Location: Plant Genetics ResearchTitle: Genetic evidence that brassinosteroids suppress pistils in the maize tassel independent of the Jasmonic acid pathway
|DILKES, BRIAN - Purdue University|
Submitted to: Plant Direct
Publication Type: Peer Reviewed Journal
Publication Acceptance Date: 5/8/2023
Publication Date: 7/11/2023
Citation: Best, N.B., Dilkes, B. 2023. Genetic evidence that brassinosteroids suppress pistils in the maize tassel independent of the Jasmonic acid pathway. Plant Direct. 7(7): Article e501. https://doi.org/10.1002/pld3.501.
Interpretive Summary: Brassinosteroids are plant growth regulators that promote growth and regulate sexual reproduction development in plants. Maize mutants deficient in brassinosteroid biosynthesis retain female organ development in the normally male tassel and it has been shown that brassinosteroid regulation of pistil persistence requires the presence of gibberellins, another plant growth regulator. Similarly, mutants deficient in Jasmonic acid also exhibit a similar phenotype where they retain development of female organs in the male tassel. It is unknown if brassinosteroids and Jasmonic acid regulate this important developmental mechanism for sexual reproduction via the same pathway or independently. We created double mutant populations between lines deficient in these three plant growth regulators. We identified that the brassinosteroid/gibberellin pathway is completely independent of the Jasmonic acid pathway to regulate female organ development in the maize tassel. These findings identify two independent mechanisms to alter reproductive development that could be targeted to improve hybrid maize production.
Technical Abstract: The developmental genetics of reproductive structure control in maize must consider both the staminate florets of the tassel and the pistillate florets of the ear synflorescences. Pistil abortion takes place in the tassel florets, and stamen arrest is affected in ear florets to give rise to the monoecious nature of maize. Gibberellin (GA) deficiency results in increased tillering, a dwarfed plant syndrome, and the retention of anthers in the ear florets of maize. The silkless1 mutant results in suppression of silks in the ear. We demonstrate in this study that jasmonic acid (JA) and GA act independently and show additive phenotypes resulting in androecious dwarf1;silkless1 double mutant plants. The persistence of pistils in the tassel can be induced by multiple mechanisms, including JA deficiency, GA excess, genetic control of floral determinacy, and organ identity. The silkless1 mutant can suppress both silks in the ear and the silks in the tassel of JA-deficient and AP2 transcription factor tasselseed mutants. We previously demonstrated that GA production was required for brassinosteroid (BR) deficiency to affect persistence of pistils in the tassel. We find that BR deficiency affects pistil persistence by an independent mechanism from the silkless1 mutant and JA pathway.
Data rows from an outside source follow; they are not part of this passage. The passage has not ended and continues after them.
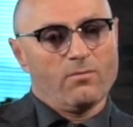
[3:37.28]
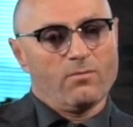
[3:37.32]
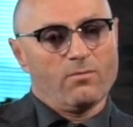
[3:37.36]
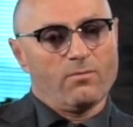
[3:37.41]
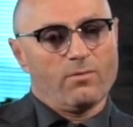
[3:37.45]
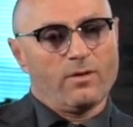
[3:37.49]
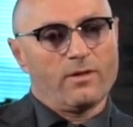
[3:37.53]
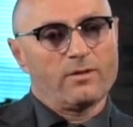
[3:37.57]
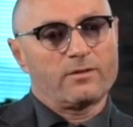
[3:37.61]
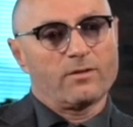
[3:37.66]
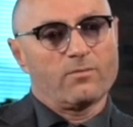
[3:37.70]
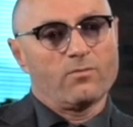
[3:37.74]

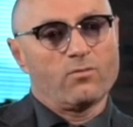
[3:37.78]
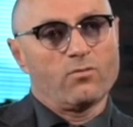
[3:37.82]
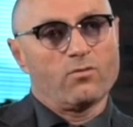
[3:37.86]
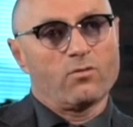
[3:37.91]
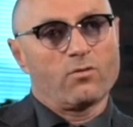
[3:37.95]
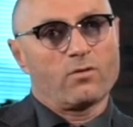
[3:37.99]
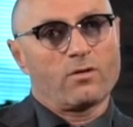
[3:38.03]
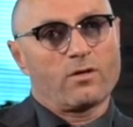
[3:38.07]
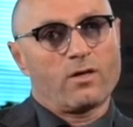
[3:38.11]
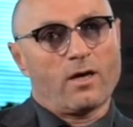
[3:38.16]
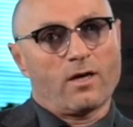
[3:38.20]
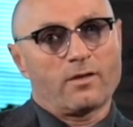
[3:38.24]
Поэтому,
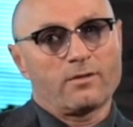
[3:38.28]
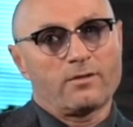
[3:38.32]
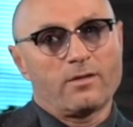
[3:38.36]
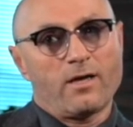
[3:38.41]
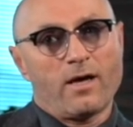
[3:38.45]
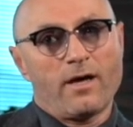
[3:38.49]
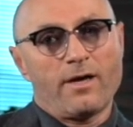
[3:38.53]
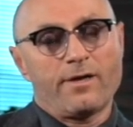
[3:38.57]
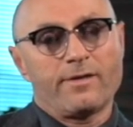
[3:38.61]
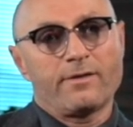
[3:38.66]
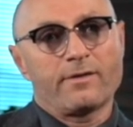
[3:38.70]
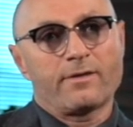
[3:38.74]

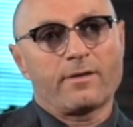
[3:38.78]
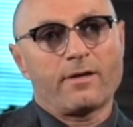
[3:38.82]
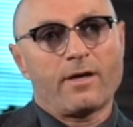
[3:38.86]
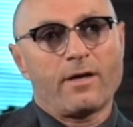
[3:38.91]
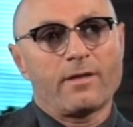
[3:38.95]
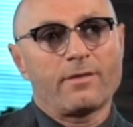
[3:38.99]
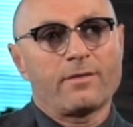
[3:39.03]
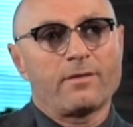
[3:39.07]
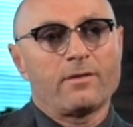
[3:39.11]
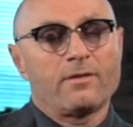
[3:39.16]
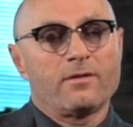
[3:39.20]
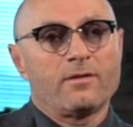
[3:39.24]
когда
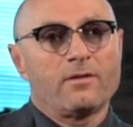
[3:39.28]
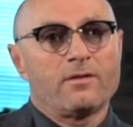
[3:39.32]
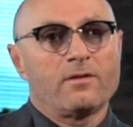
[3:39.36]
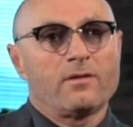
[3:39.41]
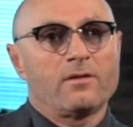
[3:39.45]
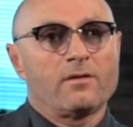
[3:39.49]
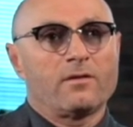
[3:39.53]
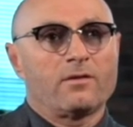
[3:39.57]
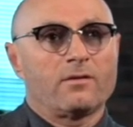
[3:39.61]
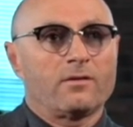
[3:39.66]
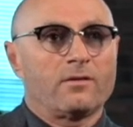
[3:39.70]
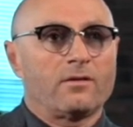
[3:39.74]
Иран
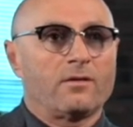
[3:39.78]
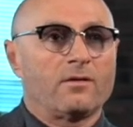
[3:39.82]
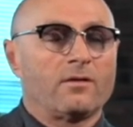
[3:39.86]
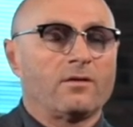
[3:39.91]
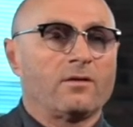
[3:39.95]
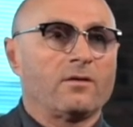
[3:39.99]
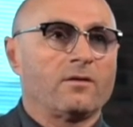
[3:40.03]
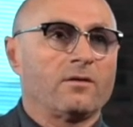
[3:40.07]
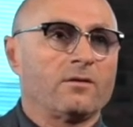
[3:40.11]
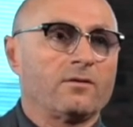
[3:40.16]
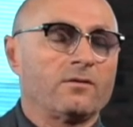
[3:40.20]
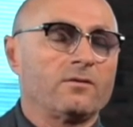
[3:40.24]

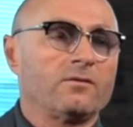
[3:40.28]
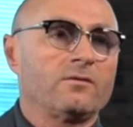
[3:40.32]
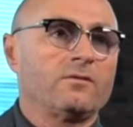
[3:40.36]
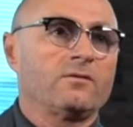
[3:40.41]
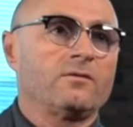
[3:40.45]
э,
The silkless1 mutant did not prevent the formation of pistils in the tassel by nana plant2 in double mutants. In addition, we demonstrate that there is more to the silkless1 mutant than just a suppression of pistil growth. We document novel phenotypes of silkless1 mutants including weakly penetrant ear fasciation and anther persistence in the ear florets. Thus, the JA/AP2 mechanism of pistil retention in the tassel and silk growth in the ear are similarly sensitive to loss of the SILKLESS1 protein, while the BR/GA mechanism is not.